*** Opening of Study material ***

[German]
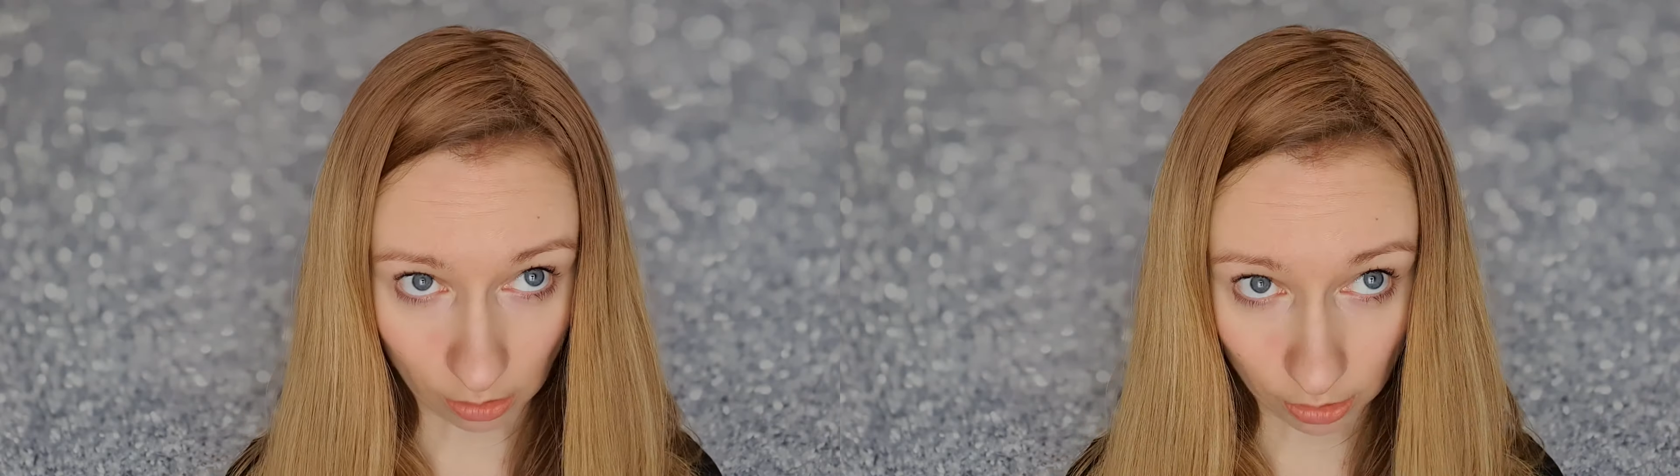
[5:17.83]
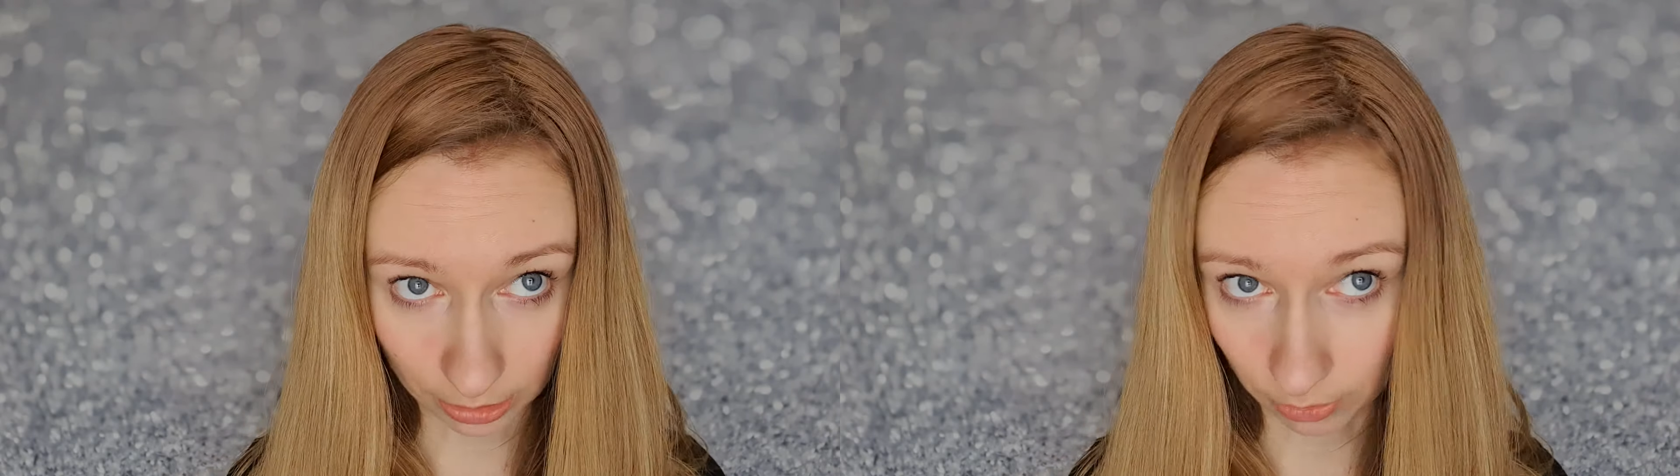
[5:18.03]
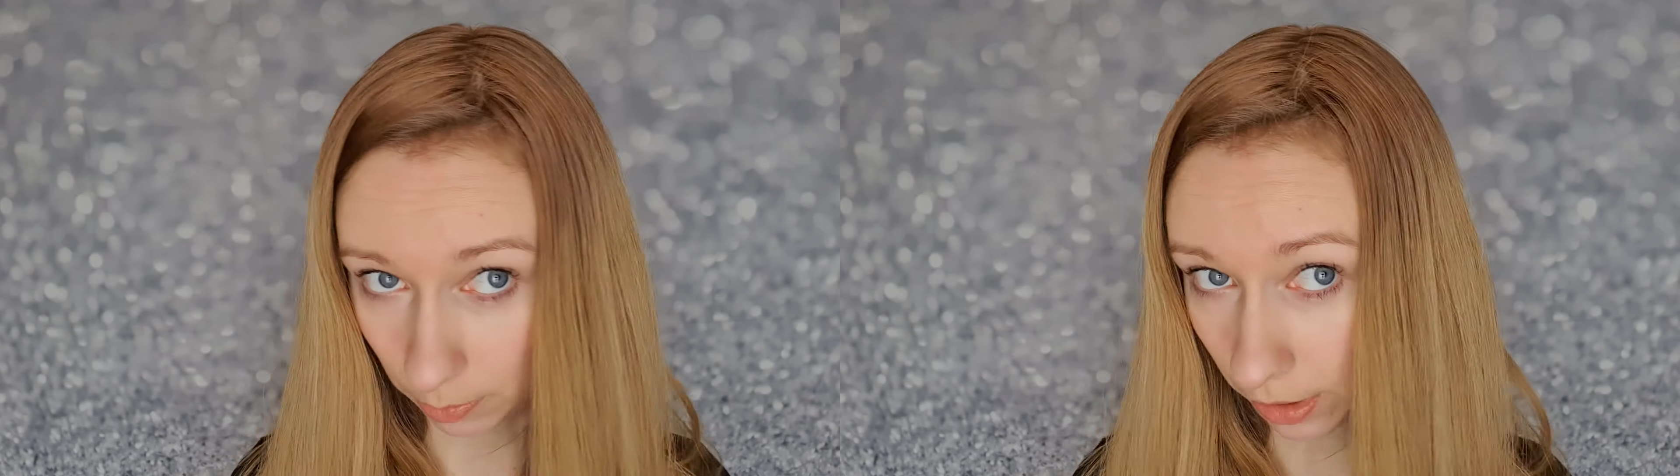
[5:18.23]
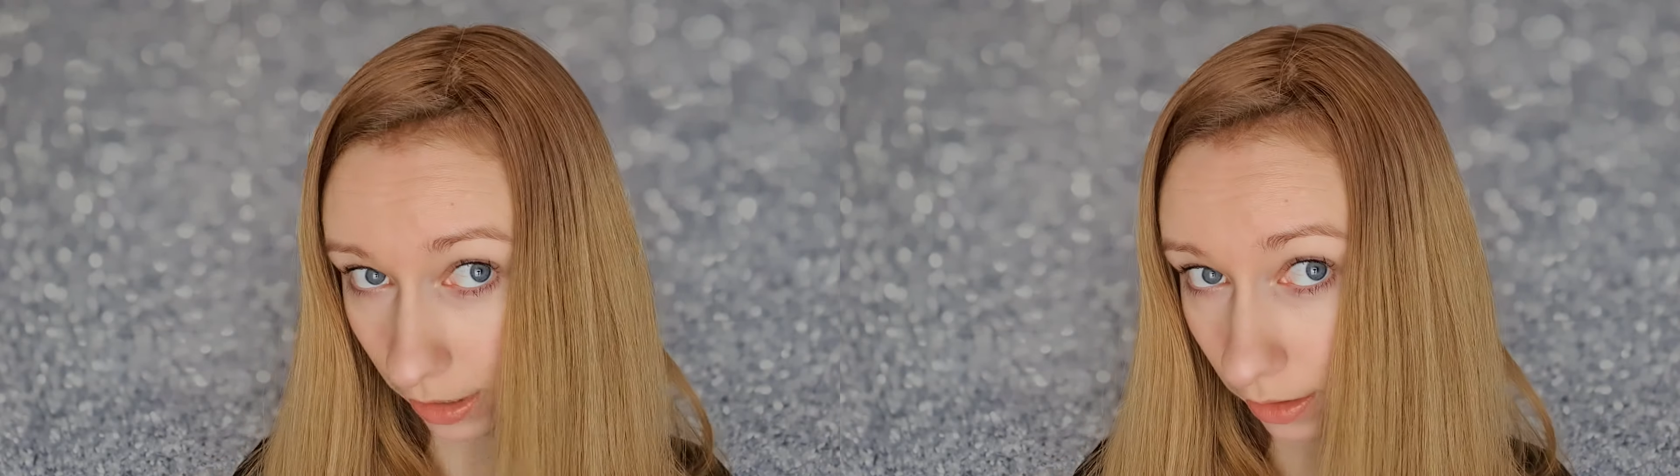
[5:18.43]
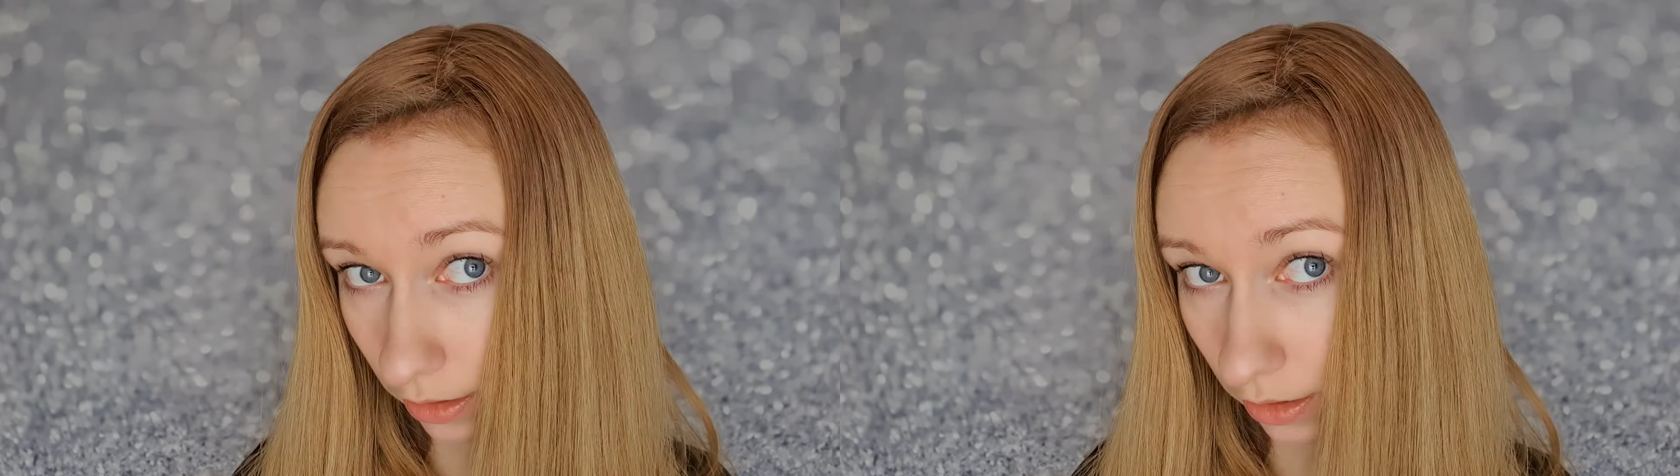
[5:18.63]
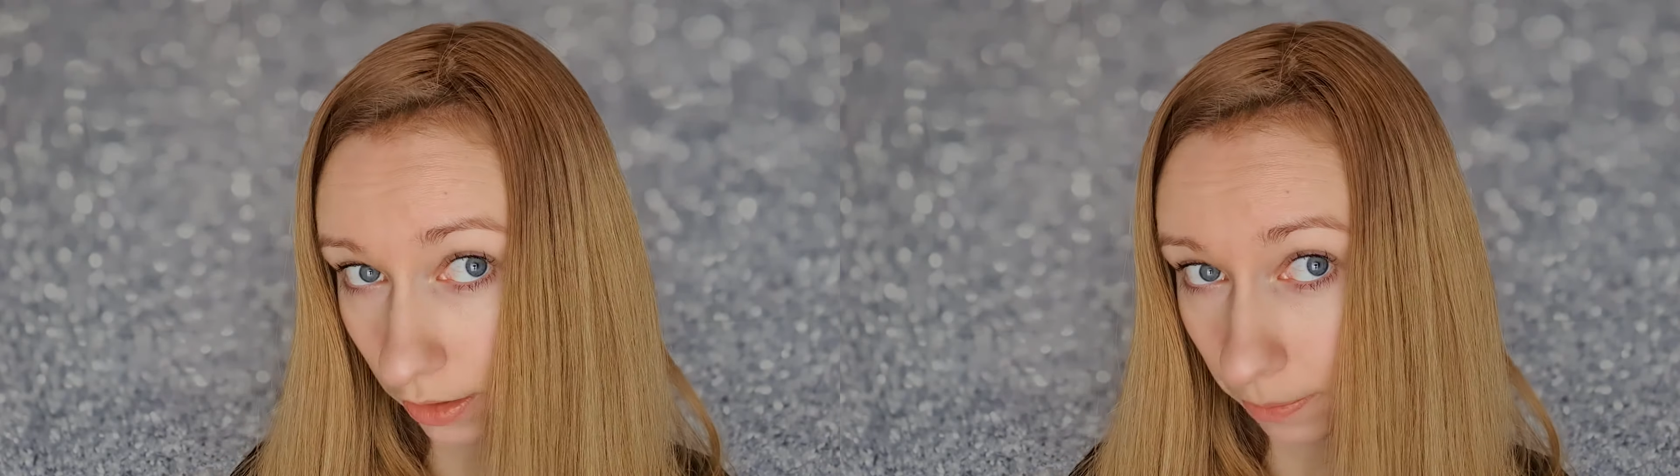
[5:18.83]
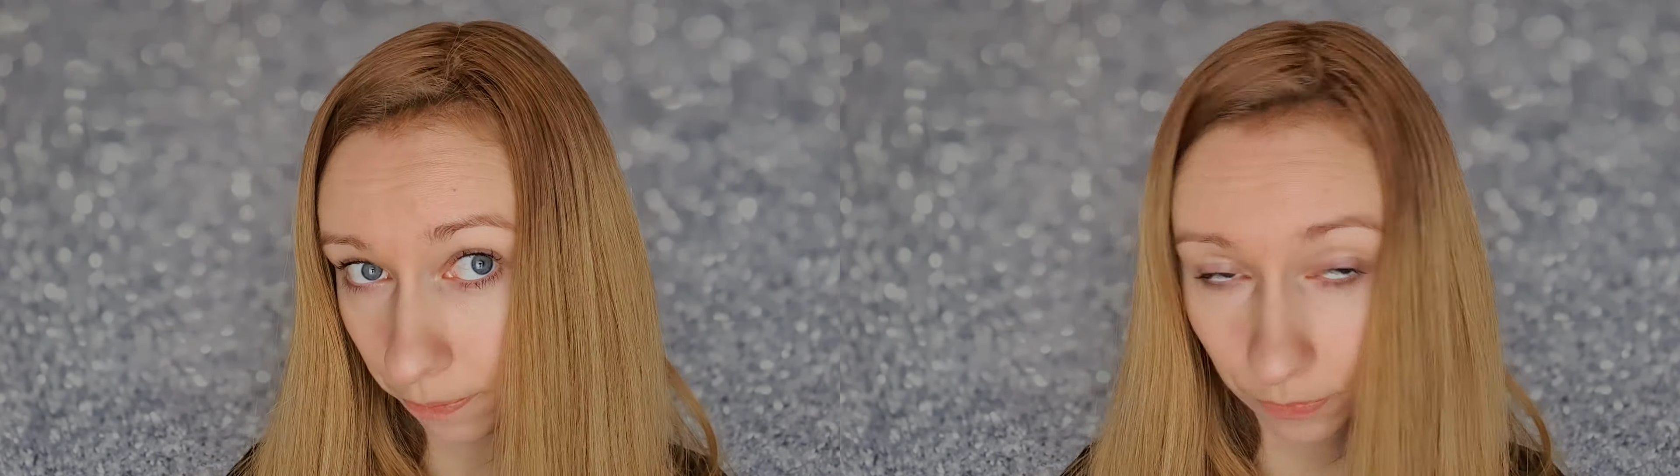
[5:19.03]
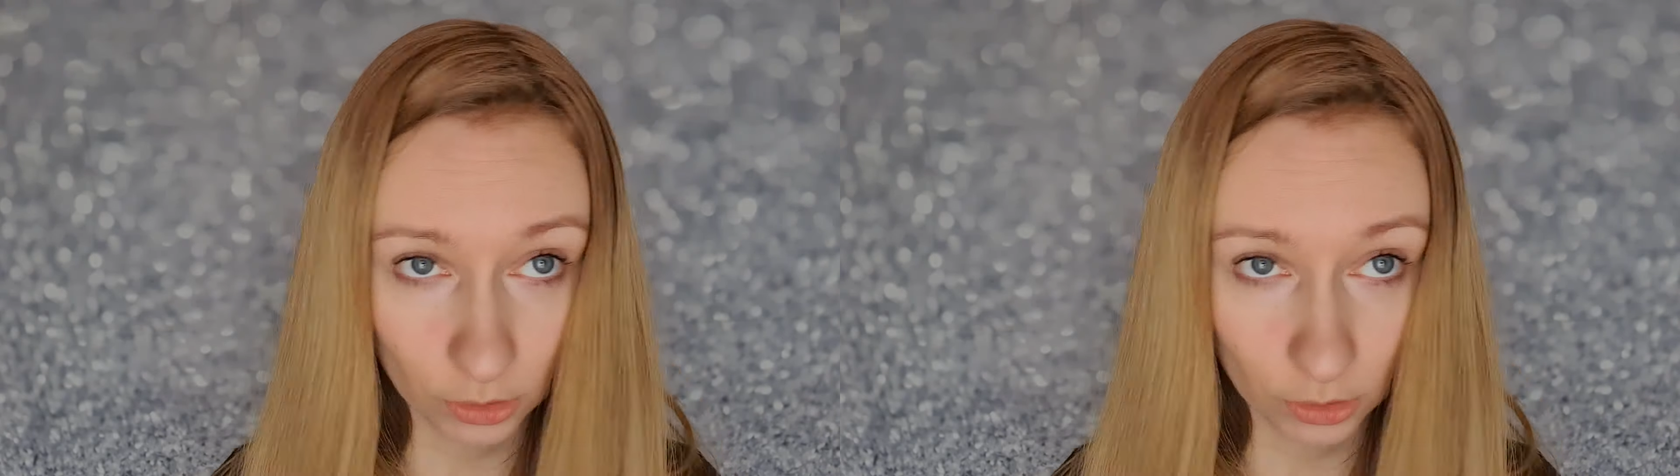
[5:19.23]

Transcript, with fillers: auch etwas Passendes.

*** Close of Study material ***

» Task requirements: Give every entry again as it is, dropping its pictures.

» Task result:
[German]
[5:17.83]
[5:18.03]
[5:18.23]
[5:18.43]
[5:18.63]
[5:18.83]
[5:19.03]
[5:19.23]

Transcript, with fillers: auch etwas Passendes.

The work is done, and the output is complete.